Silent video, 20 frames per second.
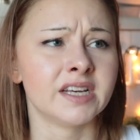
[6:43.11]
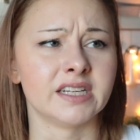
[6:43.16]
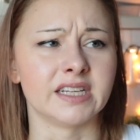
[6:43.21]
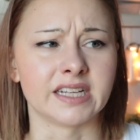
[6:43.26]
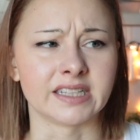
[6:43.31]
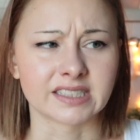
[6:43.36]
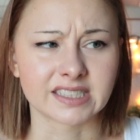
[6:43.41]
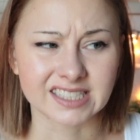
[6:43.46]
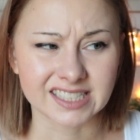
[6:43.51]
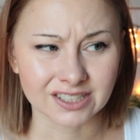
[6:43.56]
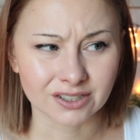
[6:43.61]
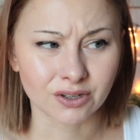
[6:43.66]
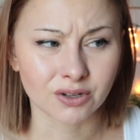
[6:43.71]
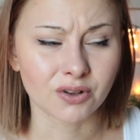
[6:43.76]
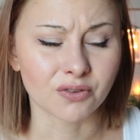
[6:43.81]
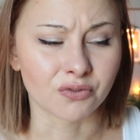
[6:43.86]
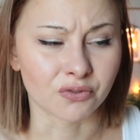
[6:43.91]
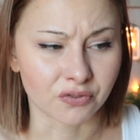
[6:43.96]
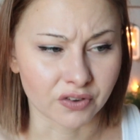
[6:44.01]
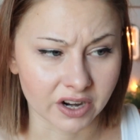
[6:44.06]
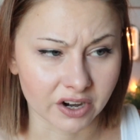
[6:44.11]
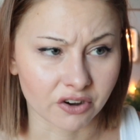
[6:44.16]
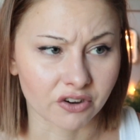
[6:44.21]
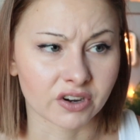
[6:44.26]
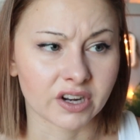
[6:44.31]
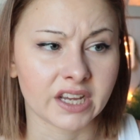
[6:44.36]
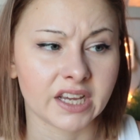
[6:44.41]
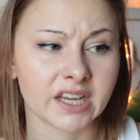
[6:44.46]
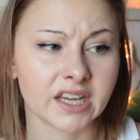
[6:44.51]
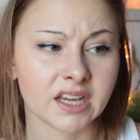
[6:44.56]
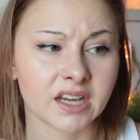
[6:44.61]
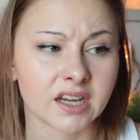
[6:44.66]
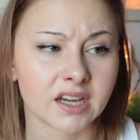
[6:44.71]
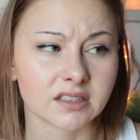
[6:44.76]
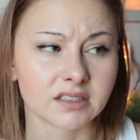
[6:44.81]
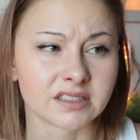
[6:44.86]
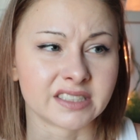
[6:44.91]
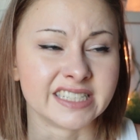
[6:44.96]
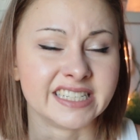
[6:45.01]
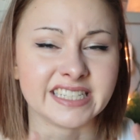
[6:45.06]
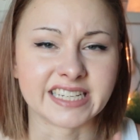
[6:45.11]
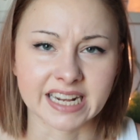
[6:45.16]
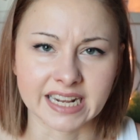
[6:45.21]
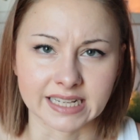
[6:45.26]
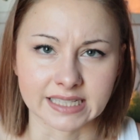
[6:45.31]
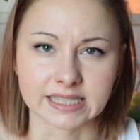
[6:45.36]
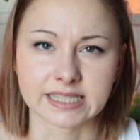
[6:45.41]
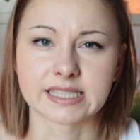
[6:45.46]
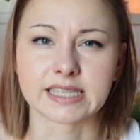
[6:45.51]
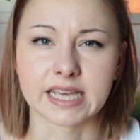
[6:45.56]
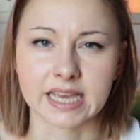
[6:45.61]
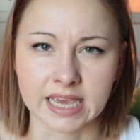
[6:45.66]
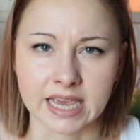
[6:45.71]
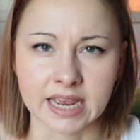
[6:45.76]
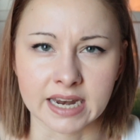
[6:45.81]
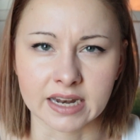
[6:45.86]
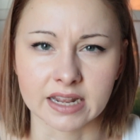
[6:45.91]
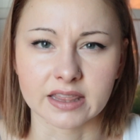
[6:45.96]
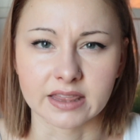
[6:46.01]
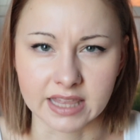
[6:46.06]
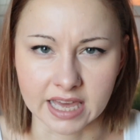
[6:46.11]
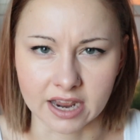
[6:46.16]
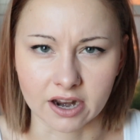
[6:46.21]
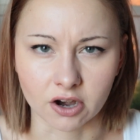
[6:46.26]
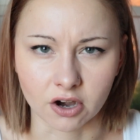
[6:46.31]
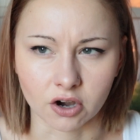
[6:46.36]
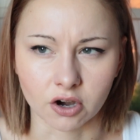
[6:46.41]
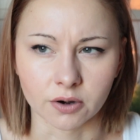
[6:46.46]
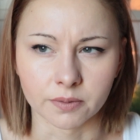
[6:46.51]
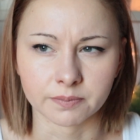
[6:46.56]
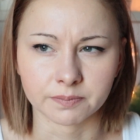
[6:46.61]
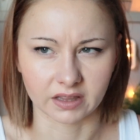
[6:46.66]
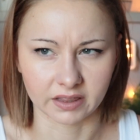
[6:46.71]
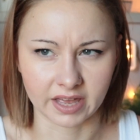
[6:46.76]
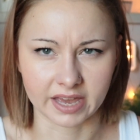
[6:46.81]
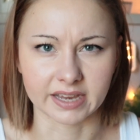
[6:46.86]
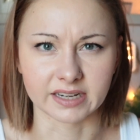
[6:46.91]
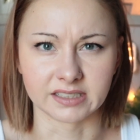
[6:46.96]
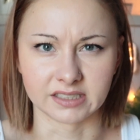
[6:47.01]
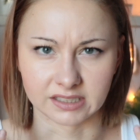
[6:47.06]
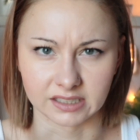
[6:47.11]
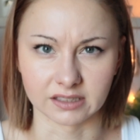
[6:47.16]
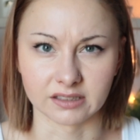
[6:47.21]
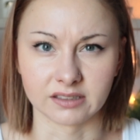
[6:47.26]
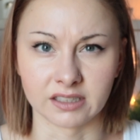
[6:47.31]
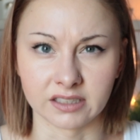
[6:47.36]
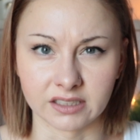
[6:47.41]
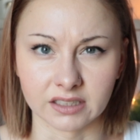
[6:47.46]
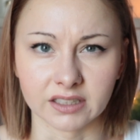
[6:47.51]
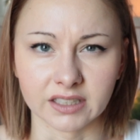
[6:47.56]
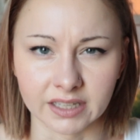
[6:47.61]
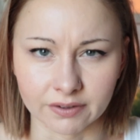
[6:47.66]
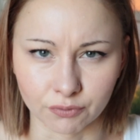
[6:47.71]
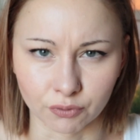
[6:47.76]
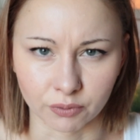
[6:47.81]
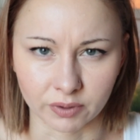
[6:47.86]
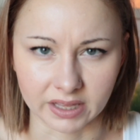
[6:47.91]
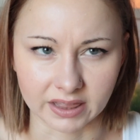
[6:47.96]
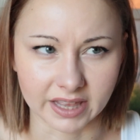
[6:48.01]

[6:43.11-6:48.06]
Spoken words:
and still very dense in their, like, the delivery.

* * * * * * *

Leave the pictures aside and give every entry above again word for word.

ANSWER SECTION
Silent video, 20 frames per second.
[6:43.11]
[6:43.16]
[6:43.21]
[6:43.26]
[6:43.31]
[6:43.36]
[6:43.41]
[6:43.46]
[6:43.51]
[6:43.56]
[6:43.61]
[6:43.66]
[6:43.71]
[6:43.76]
[6:43.81]
[6:43.86]
[6:43.91]
[6:43.96]
[6:44.01]
[6:44.06]
[6:44.11]
[6:44.16]
[6:44.21]
[6:44.26]
[6:44.31]
[6:44.36]
[6:44.41]
[6:44.46]
[6:44.51]
[6:44.56]
[6:44.61]
[6:44.66]
[6:44.71]
[6:44.76]
[6:44.81]
[6:44.86]
[6:44.91]
[6:44.96]
[6:45.01]
[6:45.06]
[6:45.11]
[6:45.16]
[6:45.21]
[6:45.26]
[6:45.31]
[6:45.36]
[6:45.41]
[6:45.46]
[6:45.51]
[6:45.56]
[6:45.61]
[6:45.66]
[6:45.71]
[6:45.76]
[6:45.81]
[6:45.86]
[6:45.91]
[6:45.96]
[6:46.01]
[6:46.06]
[6:46.11]
[6:46.16]
[6:46.21]
[6:46.26]
[6:46.31]
[6:46.36]
[6:46.41]
[6:46.46]
[6:46.51]
[6:46.56]
[6:46.61]
[6:46.66]
[6:46.71]
[6:46.76]
[6:46.81]
[6:46.86]
[6:46.91]
[6:46.96]
[6:47.01]
[6:47.06]
[6:47.11]
[6:47.16]
[6:47.21]
[6:47.26]
[6:47.31]
[6:47.36]
[6:47.41]
[6:47.46]
[6:47.51]
[6:47.56]
[6:47.61]
[6:47.66]
[6:47.71]
[6:47.76]
[6:47.81]
[6:47.86]
[6:47.91]
[6:47.96]
[6:48.01]

[6:43.11-6:48.06]
Spoken words:
and still very dense in their, like, the delivery.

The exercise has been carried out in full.